Isto sugere que os músculos do vôo dos insetos não são limitados pelo suprimento de oxigênio. Como a traquéia ocupa tão pouco espaço, os insetos poderiam, teoricamente, aumentar o seu número sem grandes restrições estruturais.

Evidências de insetos modernos

“Se o oxigénio atmosférico limita o tamanho máximo dos insectos, então deveria haver evidência de compensação ao nível da traqueia”, disse o autor principal Edward (Ned) Snelling, professor associado do Departamento de Ciências Veterinárias da Universidade de Pretória. “Haverá alguma compensação por parte dos insetos maiores, mas no geral é mínima”.

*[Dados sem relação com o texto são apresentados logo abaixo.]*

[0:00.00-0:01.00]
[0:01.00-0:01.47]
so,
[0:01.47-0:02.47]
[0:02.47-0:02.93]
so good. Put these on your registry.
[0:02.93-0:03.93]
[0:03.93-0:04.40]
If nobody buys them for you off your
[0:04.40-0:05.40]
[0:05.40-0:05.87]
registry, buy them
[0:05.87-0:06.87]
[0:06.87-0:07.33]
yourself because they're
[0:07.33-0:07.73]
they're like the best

Os pesquisadores apoiaram ainda mais essa ideia comparando insetos a vertebrados. Em aves e mamíferos, os microvasos do músculo cardíaco ocupam aproximadamente dez vezes o espaço da traqueia nos músculos de voo dos insetos.

O professor Roger Seymour, da Universidade de Adelaide, disse: “Em comparação, o espaço relativo ocupado pelos capilares no músculo cardíaco de aves e mamíferos é cerca de dez vezes maior que o da traqueia nos músculos de voo dos insetos, portanto, se o transporte de oxigênio limita o tamanho do corpo, deve haver um enorme potencial evolutivo para aumentar o potencial de investimento da traqueia”.

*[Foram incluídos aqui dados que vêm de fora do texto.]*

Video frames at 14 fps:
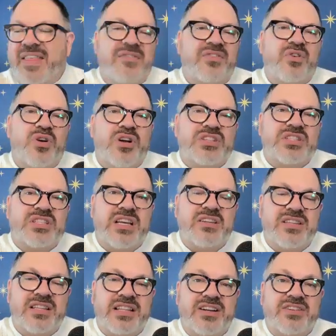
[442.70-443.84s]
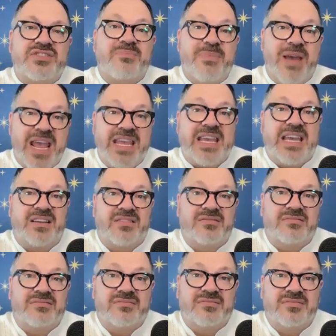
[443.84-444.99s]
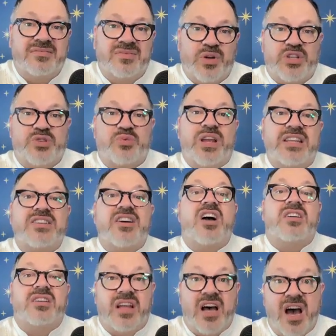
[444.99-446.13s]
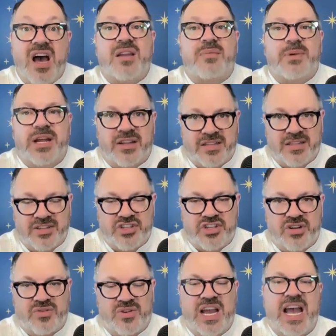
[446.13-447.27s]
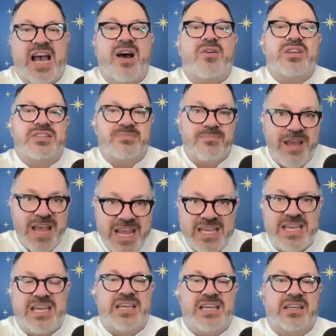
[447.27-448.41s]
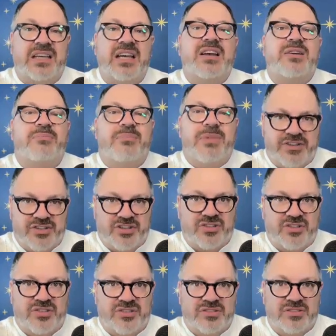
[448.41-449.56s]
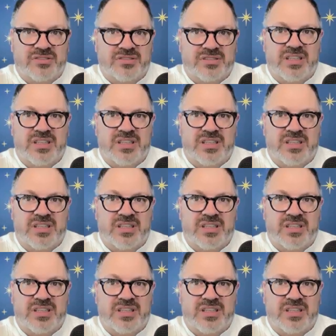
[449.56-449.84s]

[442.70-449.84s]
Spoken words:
then, of course, there's the making, which we talk a lot about on this show. How is making magical?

O mistério do tamanho dos insetos gigantes persiste

Alguns cientistas alertam que o oxigénio ainda pode desempenhar um papel na limitação do tamanho do corpo dos insectos, particularmente para outras partes do corpo ou durante as fases iniciais do transporte de oxigénio. Portanto, a ideia de que o oxigênio limita o tamanho do corpo dos insetos não está completamente descartada.

No entanto, as novas descobertas mostram claramente que a difusão de oxigênio na traqueia dos músculos de voo não é o fator limitante. Isso significa que os pesquisadores devem explorar outras explicações sobre por que os insetos cresceram tanto.

Os possíveis fatores incluem aumento da predação de vertebrados ou limitações físicas dos exoesqueletos de insetos. Por enquanto, as verdadeiras razões para o surgimento e desaparecimento de insetos gigantes permanecem uma questão em aberto.